There was a temptation at Gov 2.0 for the technologists to see themselves as white knights. One well-dressed businessman turned to me on the last day and gushed "this is great stuff, if only the government will do it, if only they'll do it." Despite O'Reilly repeatedly praising the efforts and potential contributions of the government side, the palpably feeling from the technologists seemed to read clearly: we are smart and we are here to save you. McNamara's ilk had the same mind-set. It did not turn out well.
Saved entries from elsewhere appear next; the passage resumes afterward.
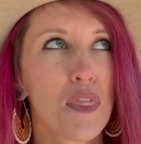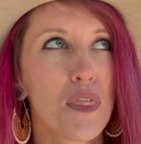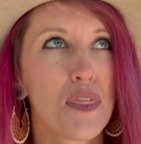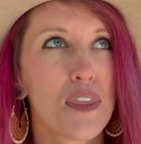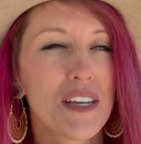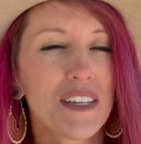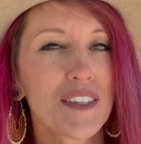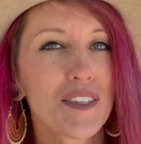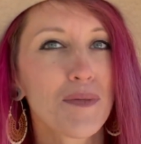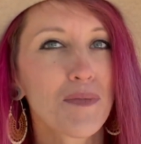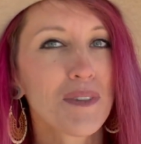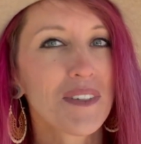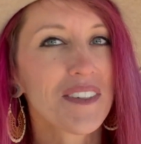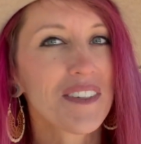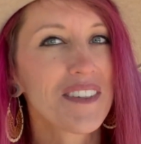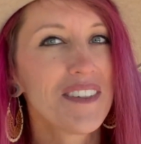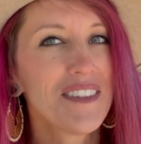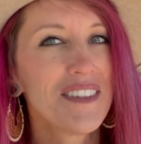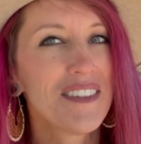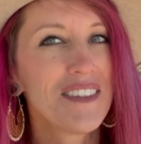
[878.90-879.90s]
this is
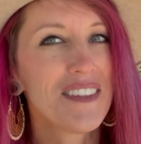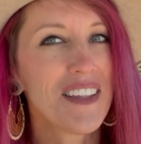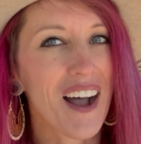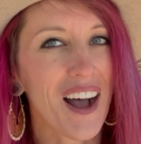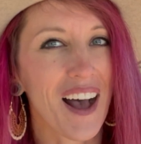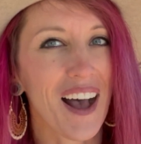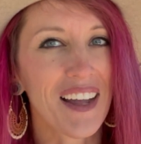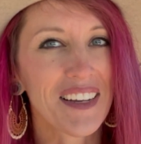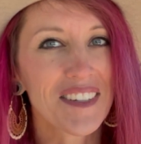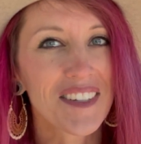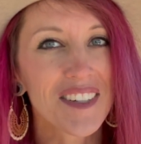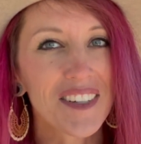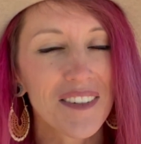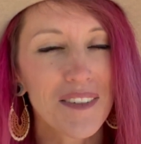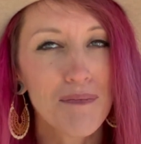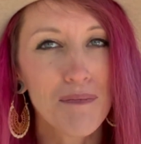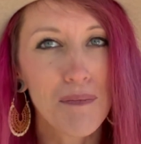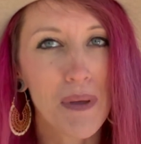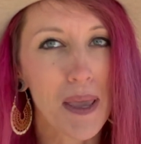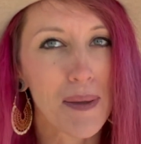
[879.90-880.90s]
not
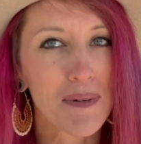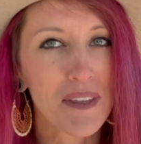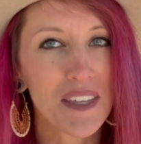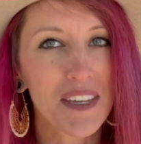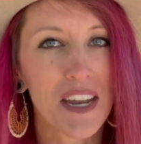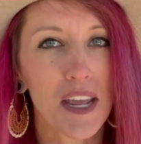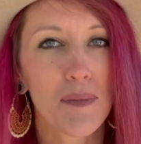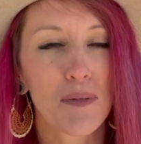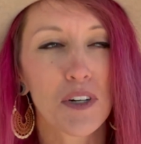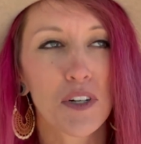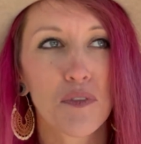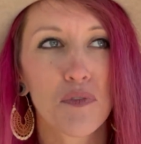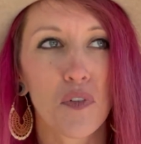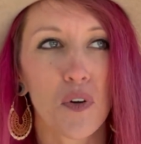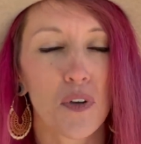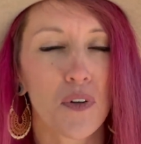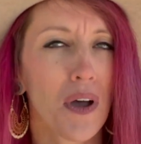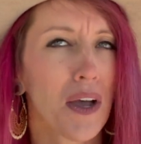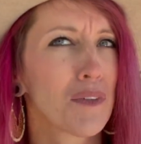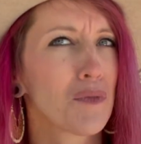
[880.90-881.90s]
maybe the neighborhood for
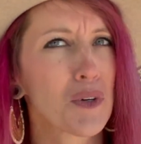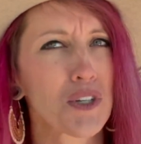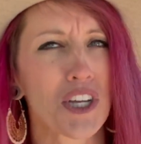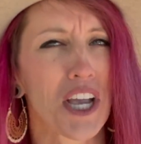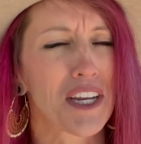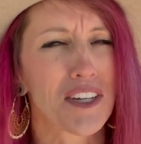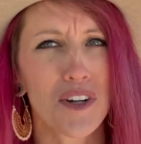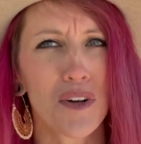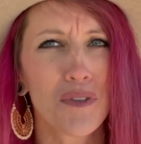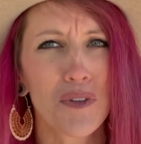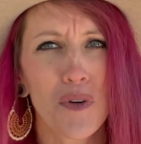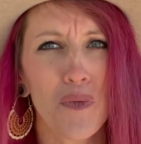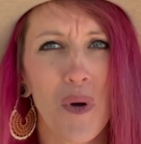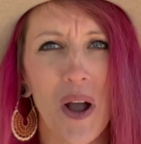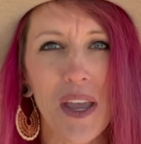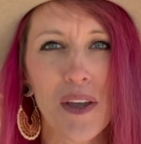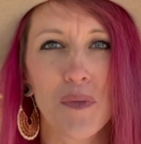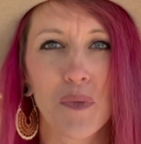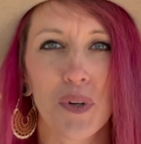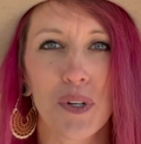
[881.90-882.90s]
you, which I don't know why
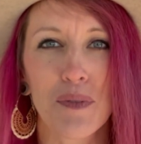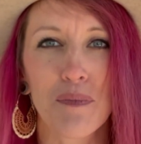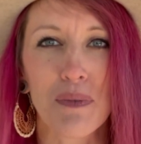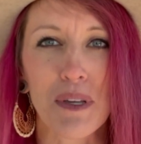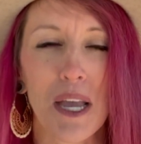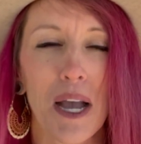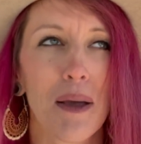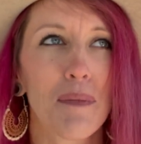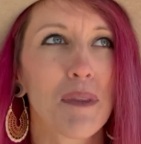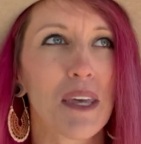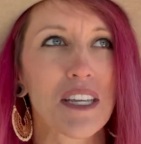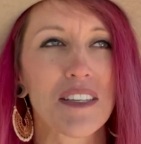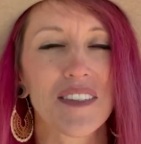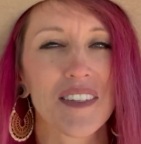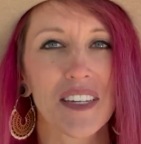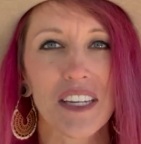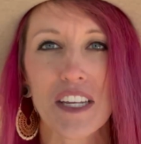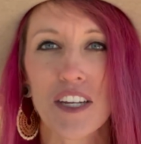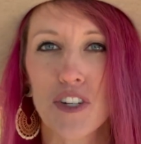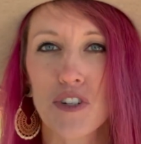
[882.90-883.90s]
it wouldn't be. I'm like
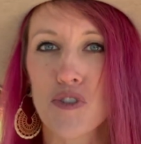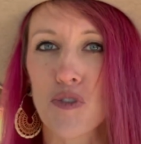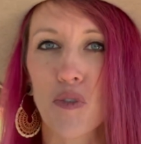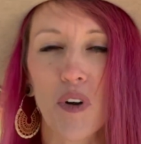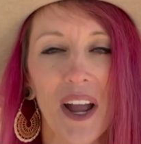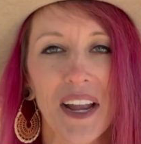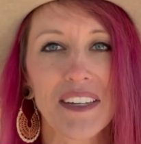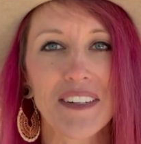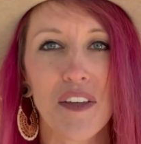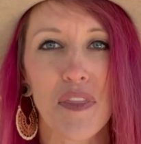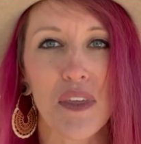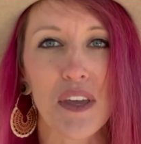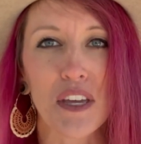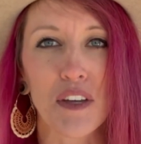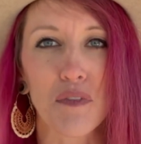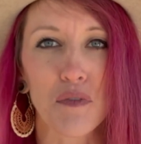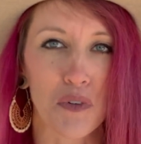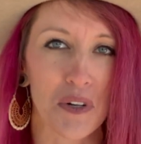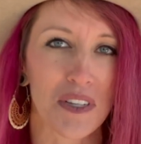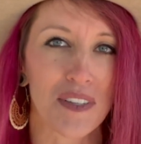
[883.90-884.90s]
sitting here trying to think
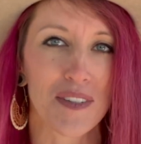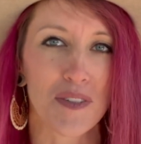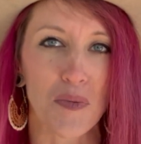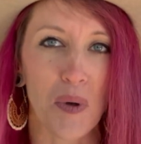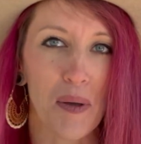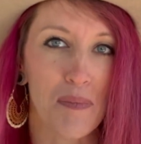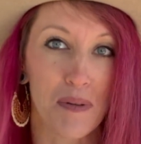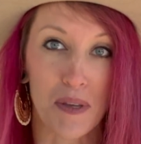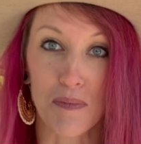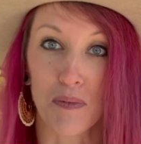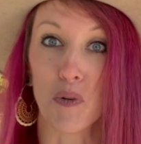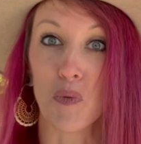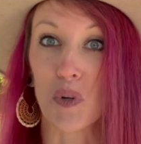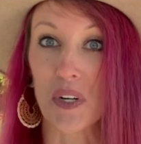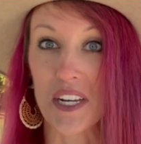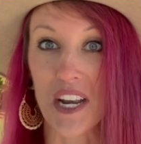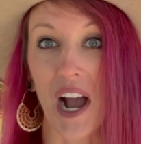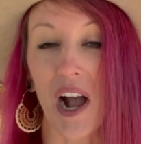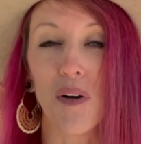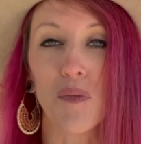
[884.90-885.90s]
of reasons why people would
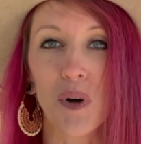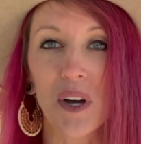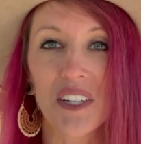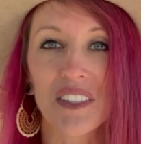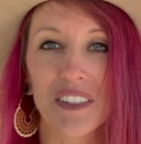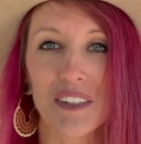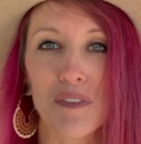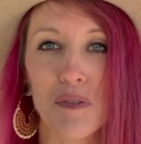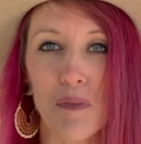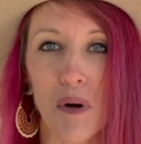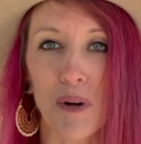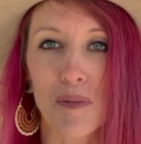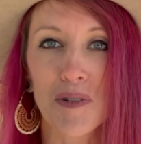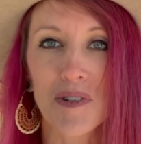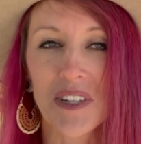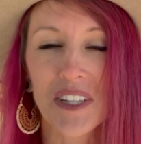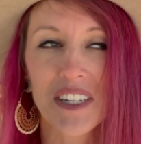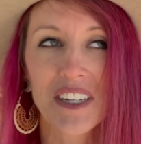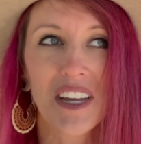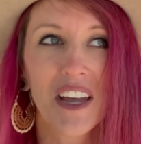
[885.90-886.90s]
not want to live in
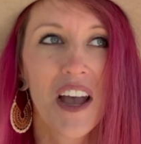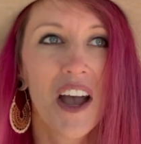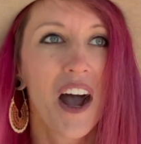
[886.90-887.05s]
Barberton.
That's going to be a problem as soon as the quest for Gov 2.0 gets into the trenches, let alone starts touching the corners and conflicts of a massive, dynamic society.
Despite my concerns, I believe we can do better this time. I see the FCC chair say that broadband is now as essential as roads. I see the maps for Gaza, I see interaction with Islamic culture on Second Life, I see rumors being debunked before they feed bloody riots, I see Patients Like Me compiling medical data and support at amazing speeds. I think that maybe, just maybe, there are some seeds of a finer world here.
But the question must always be not just "can we do this?" but "should we?" The best war strategy is to fight as few of them as possible. That same lesson has to be applied to all of Gov 2.0. Tech can enable, it can assist, it can open up possibilities. By itself, it cannot solve. It cannot replace common sense, good decision-making or the need for basic justice. It does not make us immune to the lessons of history or the lust for power.
Tackle those questions head-on, open the table up to people from all walks of life, and we might get somewhere.
It's a start.
Fantastic write-up, thanks.
Posted by: Mark Drapeau | September 19, 2009 at 01:06 PM
A *lot of people need to read this analysis.